● Exercise directions
What should be copied is the stretch of entries below from the line with "[00:01:28.08 to 00:01:29.08]" up to and including the line with "[00:01:36.08 to 00:01:37.08]", exactly and without images.

(Beginning of Data extracts)

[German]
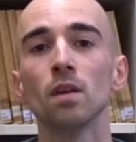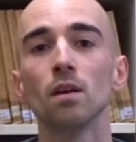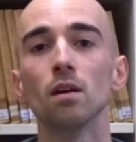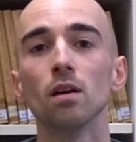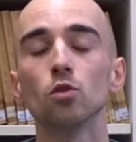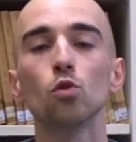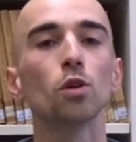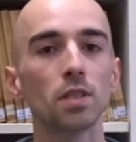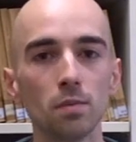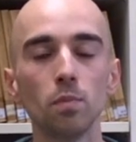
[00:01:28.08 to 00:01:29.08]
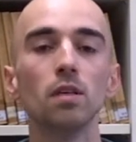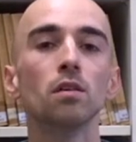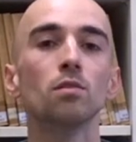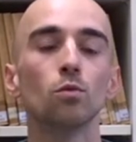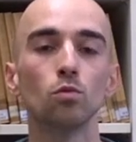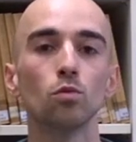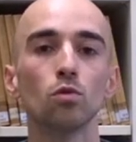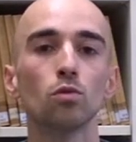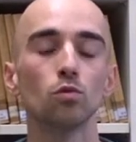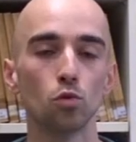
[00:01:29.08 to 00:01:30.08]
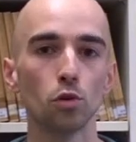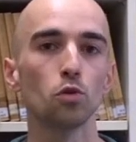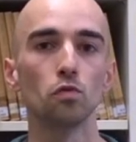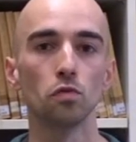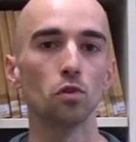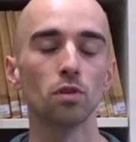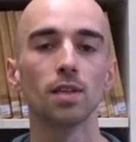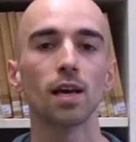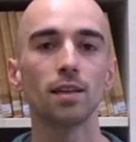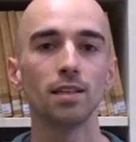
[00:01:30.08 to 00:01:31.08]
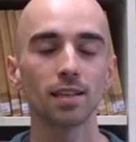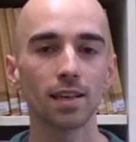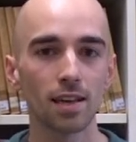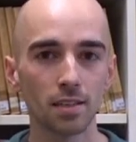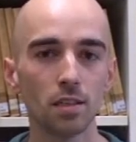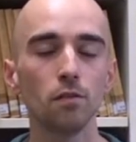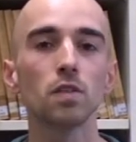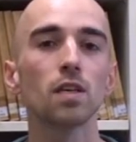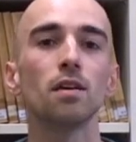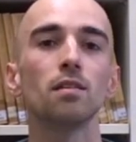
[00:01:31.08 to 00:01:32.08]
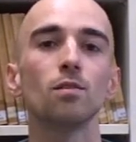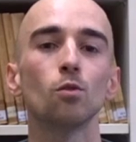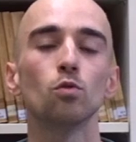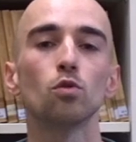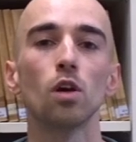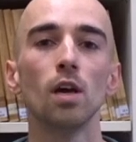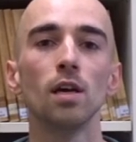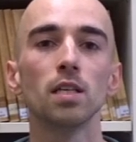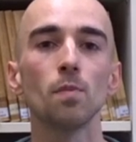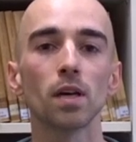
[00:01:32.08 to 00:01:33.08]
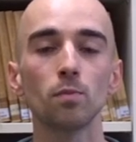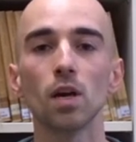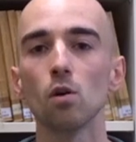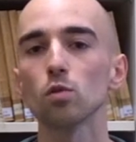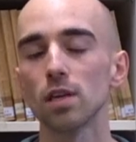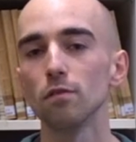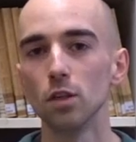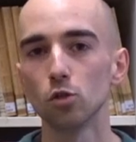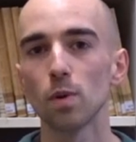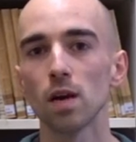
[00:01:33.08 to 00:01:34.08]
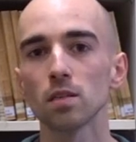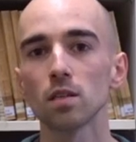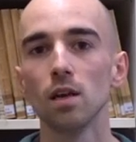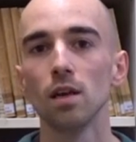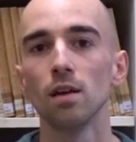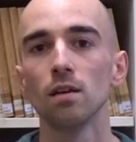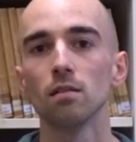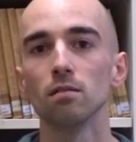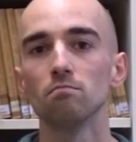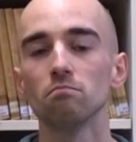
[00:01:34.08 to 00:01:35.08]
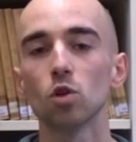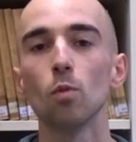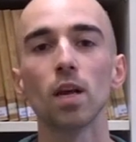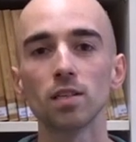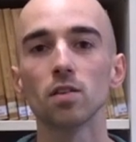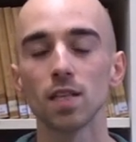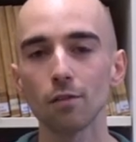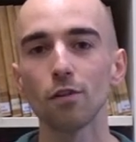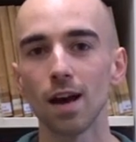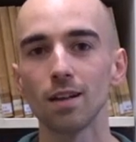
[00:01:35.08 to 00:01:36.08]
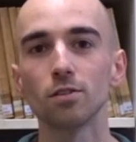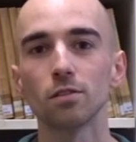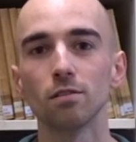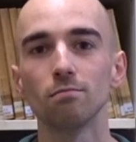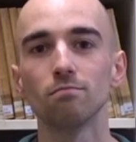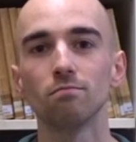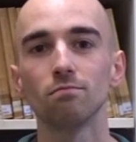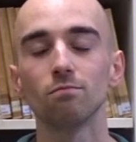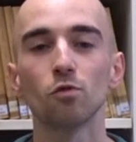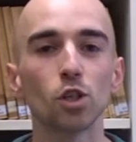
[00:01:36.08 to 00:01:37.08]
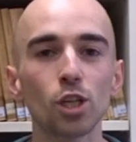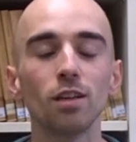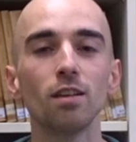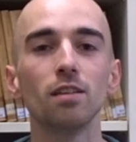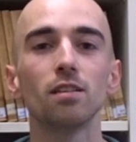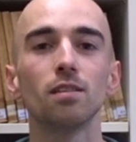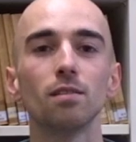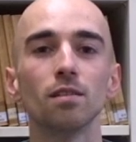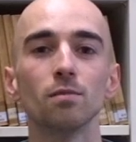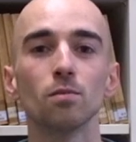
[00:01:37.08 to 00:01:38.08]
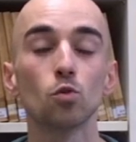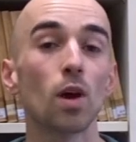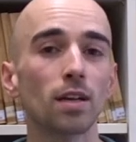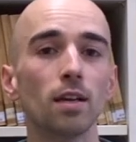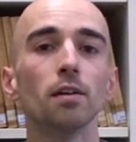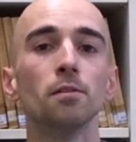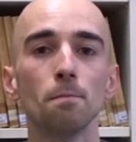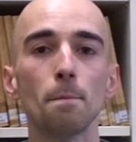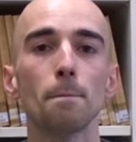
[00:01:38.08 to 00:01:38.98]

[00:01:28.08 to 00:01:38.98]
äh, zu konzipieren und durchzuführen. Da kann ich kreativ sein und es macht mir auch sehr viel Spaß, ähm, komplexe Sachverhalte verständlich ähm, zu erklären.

(End of Data extracts)

● Solution to the problem
[00:01:28.08 to 00:01:29.08]
[00:01:29.08 to 00:01:30.08]
[00:01:30.08 to 00:01:31.08]
[00:01:31.08 to 00:01:32.08]
[00:01:32.08 to 00:01:33.08]
[00:01:33.08 to 00:01:34.08]
[00:01:34.08 to 00:01:35.08]
[00:01:35.08 to 00:01:36.08]
[00:01:36.08 to 00:01:37.08]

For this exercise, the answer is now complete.